Needless to say she was super crabby we had fun at the game yesterday. Super crabby I wouldn’t meet her tonight when I declined as I cooked all day and had college kids I volunteered to feed. Then tells me I missed out because Keith came. No. No. No. Keith is some guy from another bar who has a girlfriend stalking my friend. It’s pure drama. I simply texted back I was glad I didn’t go as I’m not interested in meetings any of those people or having the drama of some guys girlfriend. I was enjoying my night. Silence.
I’m sure she’s pissed but I can’t fix it.
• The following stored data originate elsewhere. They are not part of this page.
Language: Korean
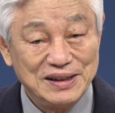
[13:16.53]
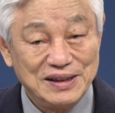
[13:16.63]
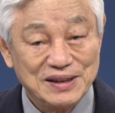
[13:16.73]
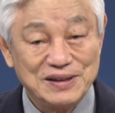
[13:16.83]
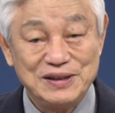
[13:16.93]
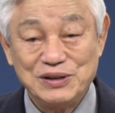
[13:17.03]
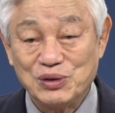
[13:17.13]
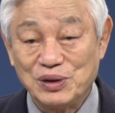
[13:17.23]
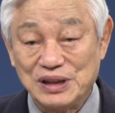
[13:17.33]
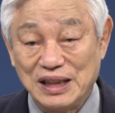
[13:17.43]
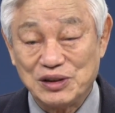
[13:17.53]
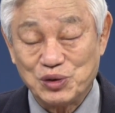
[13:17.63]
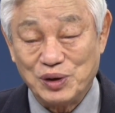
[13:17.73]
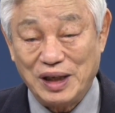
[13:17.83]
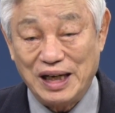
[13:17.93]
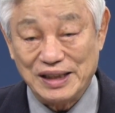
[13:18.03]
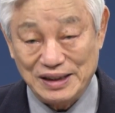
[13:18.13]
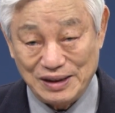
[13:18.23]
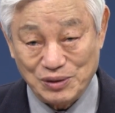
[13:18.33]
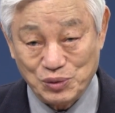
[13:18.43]
그리스도 예수 안에
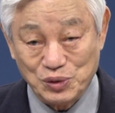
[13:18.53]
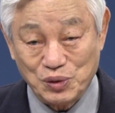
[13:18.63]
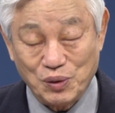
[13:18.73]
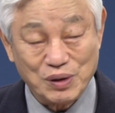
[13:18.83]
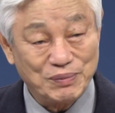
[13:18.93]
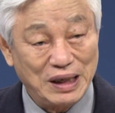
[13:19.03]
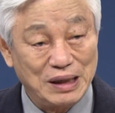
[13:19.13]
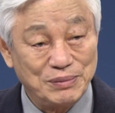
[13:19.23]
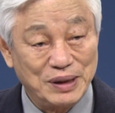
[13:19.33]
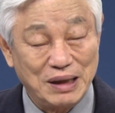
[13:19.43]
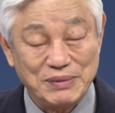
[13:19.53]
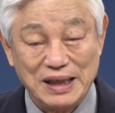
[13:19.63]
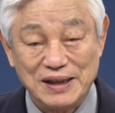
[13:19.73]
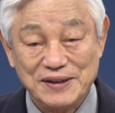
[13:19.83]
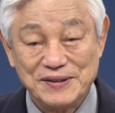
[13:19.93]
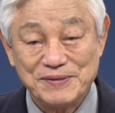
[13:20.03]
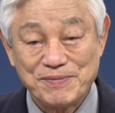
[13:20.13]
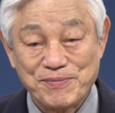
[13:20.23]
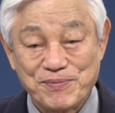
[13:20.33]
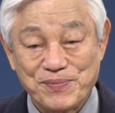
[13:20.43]
있는 구속으로 말미암아
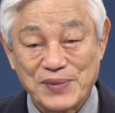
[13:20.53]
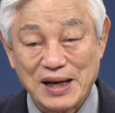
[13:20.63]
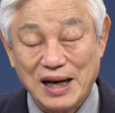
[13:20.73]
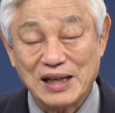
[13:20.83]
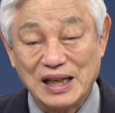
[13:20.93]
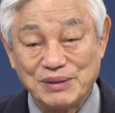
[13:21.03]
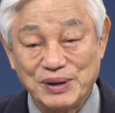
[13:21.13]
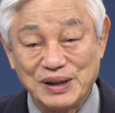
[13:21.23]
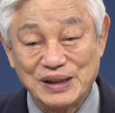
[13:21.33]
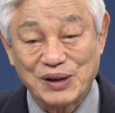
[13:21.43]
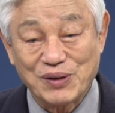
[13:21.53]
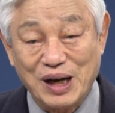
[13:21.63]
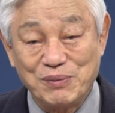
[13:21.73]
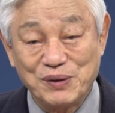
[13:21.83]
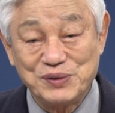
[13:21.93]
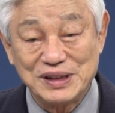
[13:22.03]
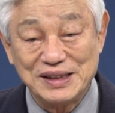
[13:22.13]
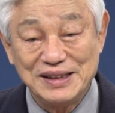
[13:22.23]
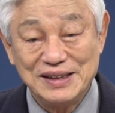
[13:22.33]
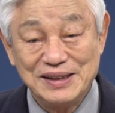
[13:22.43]
하나님의 은혜로 값없이
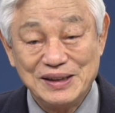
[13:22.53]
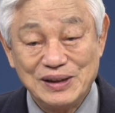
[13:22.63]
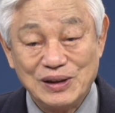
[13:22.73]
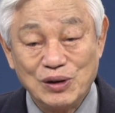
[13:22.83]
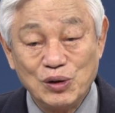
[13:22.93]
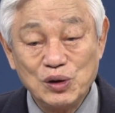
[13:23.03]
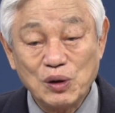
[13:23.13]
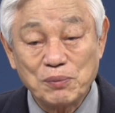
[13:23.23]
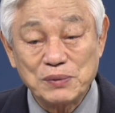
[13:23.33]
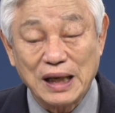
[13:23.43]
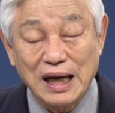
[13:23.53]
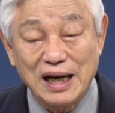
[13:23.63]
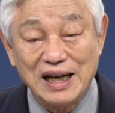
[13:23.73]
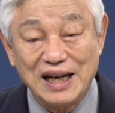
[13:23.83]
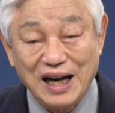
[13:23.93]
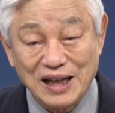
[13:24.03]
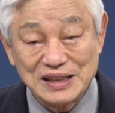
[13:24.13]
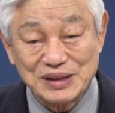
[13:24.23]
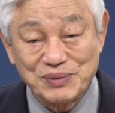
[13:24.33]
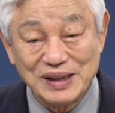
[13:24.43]
어렵다
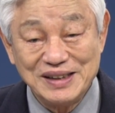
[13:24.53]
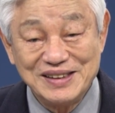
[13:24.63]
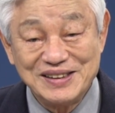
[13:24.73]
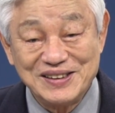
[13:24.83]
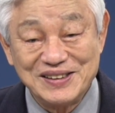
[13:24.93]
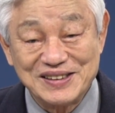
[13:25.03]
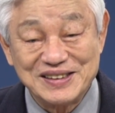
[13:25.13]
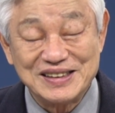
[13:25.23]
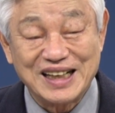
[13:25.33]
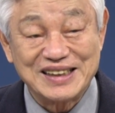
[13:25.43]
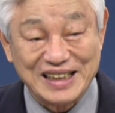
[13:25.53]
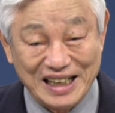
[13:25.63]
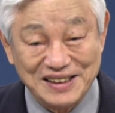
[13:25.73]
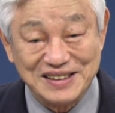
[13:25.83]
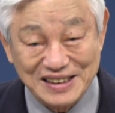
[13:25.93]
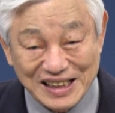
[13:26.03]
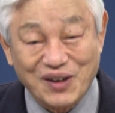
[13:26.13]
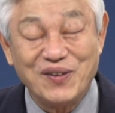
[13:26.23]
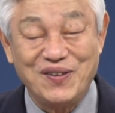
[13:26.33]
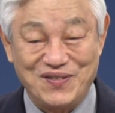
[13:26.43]
하심을 얻은 자
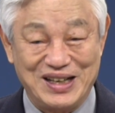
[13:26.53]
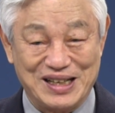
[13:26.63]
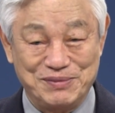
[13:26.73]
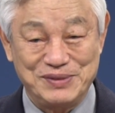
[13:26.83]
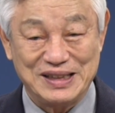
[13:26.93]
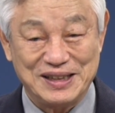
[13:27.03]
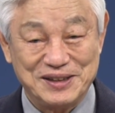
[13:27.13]
되었느니라고 말합니다.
At all. I’ve tried. I’ve offered. That’s it. I’m still happy to see her once or twice a week but I want no part of that drama or those people. And I really am going to keep working on improving my life. Whatever it takes. Maybe one day I won’t want to drink at all. She can join me or she can stay enmeshed with all the craziness.
So for this week I feel I’ve done good. I’m super happy I did the sober things. I loved the game. I cannot wait to go to more! Slowly but surely I’m going to climb out of this funk. Somehow. I’ll win. Again. My life will be mine. I will be happy. Time. Patience. Determination. Motivation.